After 42 years, some 375 months, 1500 weeks, 7000 days and 28,000 classes, tomorrow is the last day of teaching children at The San Francisco School. For my wife Karen, that is. 41 of them side-by-side with me, 20 with our children and some more with our nephews and neighbors and friends.
That’s epic. That’s Shakespearean. And I’m feeling it down to my bones.
There have been many layers of goodbyes and recognition of her immense contribution as the school’s first “official” art teacher. An art show of her work, a speech at the school’s 50th Anniversary Party and a song beautifully sung by an alum, a book for people to sign. Yesterday, we had a special Elementary Singing Time dedicated to her and as the kids came in, they joined in on the song The Water is Wide.
The water is wide, I cannot cross over. But neither have I wings to fly.
Give me a boat, that will carry two. And both shall row, my love and I.
And there I was up front with her at my side playing guitar and the tears were streaming down my face in front of the 100 kids and 25 teachers. I’m used to this and always tell people “Never apologize for tears.” But still, it’s not easy to cry heartily in front of people. And play the guitar and try to sing at the same time.
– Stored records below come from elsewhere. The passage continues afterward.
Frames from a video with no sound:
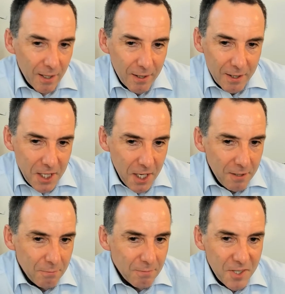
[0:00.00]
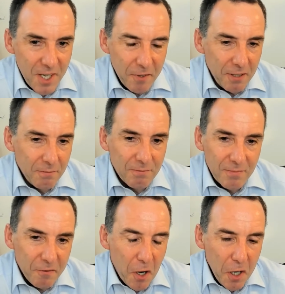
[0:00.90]
10, 7,
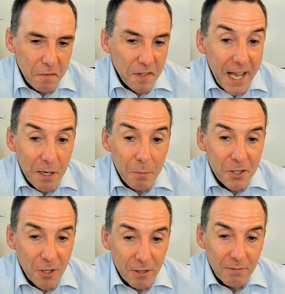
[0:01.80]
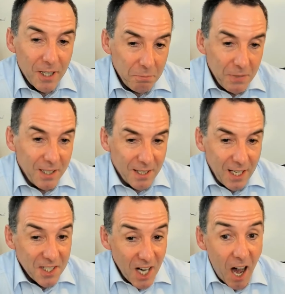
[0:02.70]
5 nanometer, it
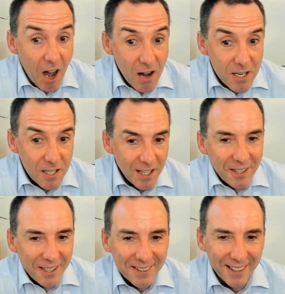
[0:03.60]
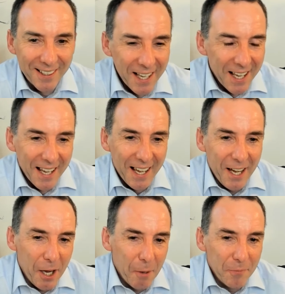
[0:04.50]
gets hard.
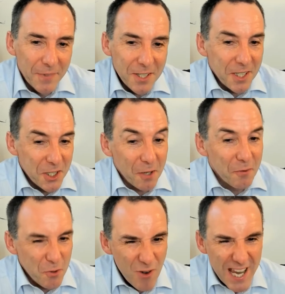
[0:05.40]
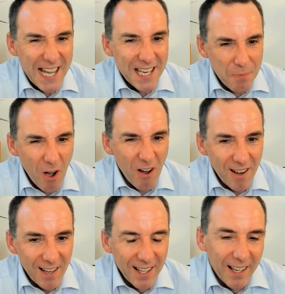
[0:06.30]
This stuff is really small.
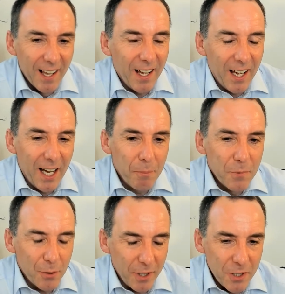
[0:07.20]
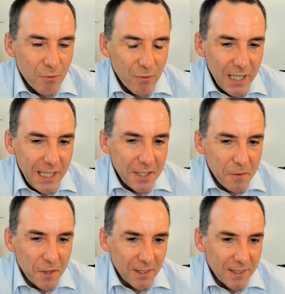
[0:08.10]
Understatement so of the really year,
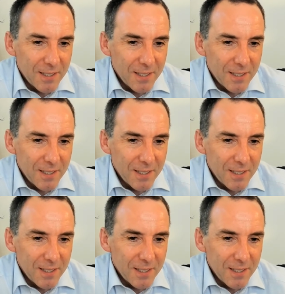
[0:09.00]
difficult.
And lead the ceremony.
But when the song was over, I soldiered on and said this to the kids:
Karen has been listening to this song at home and I knew she would enjoy hearing you all sing it. But I was wondering why she chose this moment to listen to it and why she liked it so much. Well, we don’t have to know why, we can just like the things we like and love the things we love and that’s enough. We don’t have to explain it to anyone or even ourselves. But hearing these words, it suddenly meant something very special to me.
42 years is a long ocean to cross. That water is wide indeed. When Karen started out, I’m sure she had no idea how long she would travel on it or any sense that she had to get to another shore. She knew she couldn’t swim that far and had no wings to fly. But a boat would help. And it would be more fun and she could go further with another person in the boat with her.
Well, it turns out that this school was the boat. And I was the love that took the journey with her. Day after day, month after month, year after year, we rowed together, one stroke at a time and suddenly, here we are on the other shore. She is getting out to explore a marvelous new land. And I’m getting back in the boat to row alone, for my other shore has not called me yet.
What a ride it has been! Scary storms, calm seas, circling sharks, playful dolphins. But I know what kept her rowing was the pleasure of traveling with you kids and the kids before you and loving seeing how you think with pictures, clay, cloth. You’ve kept her company with your fresh way of seeing the world and vibrant imaginations.
“Love grows old and waxes cold, and fades away like the morning dew,” says another verse in the song and I think her love of staff meetings and report cards and lunch duty may have waxed a little cold. But not her love of you all and the work you do. I know she’ll miss that. And I know she’ll miss you. So let’s send her off with one more time through the song.
And we did. Tomorrow Karen and I will leave the house, get in the car and drive for the last time to this school that has been our life, our home, our haven, our little piece of heaven.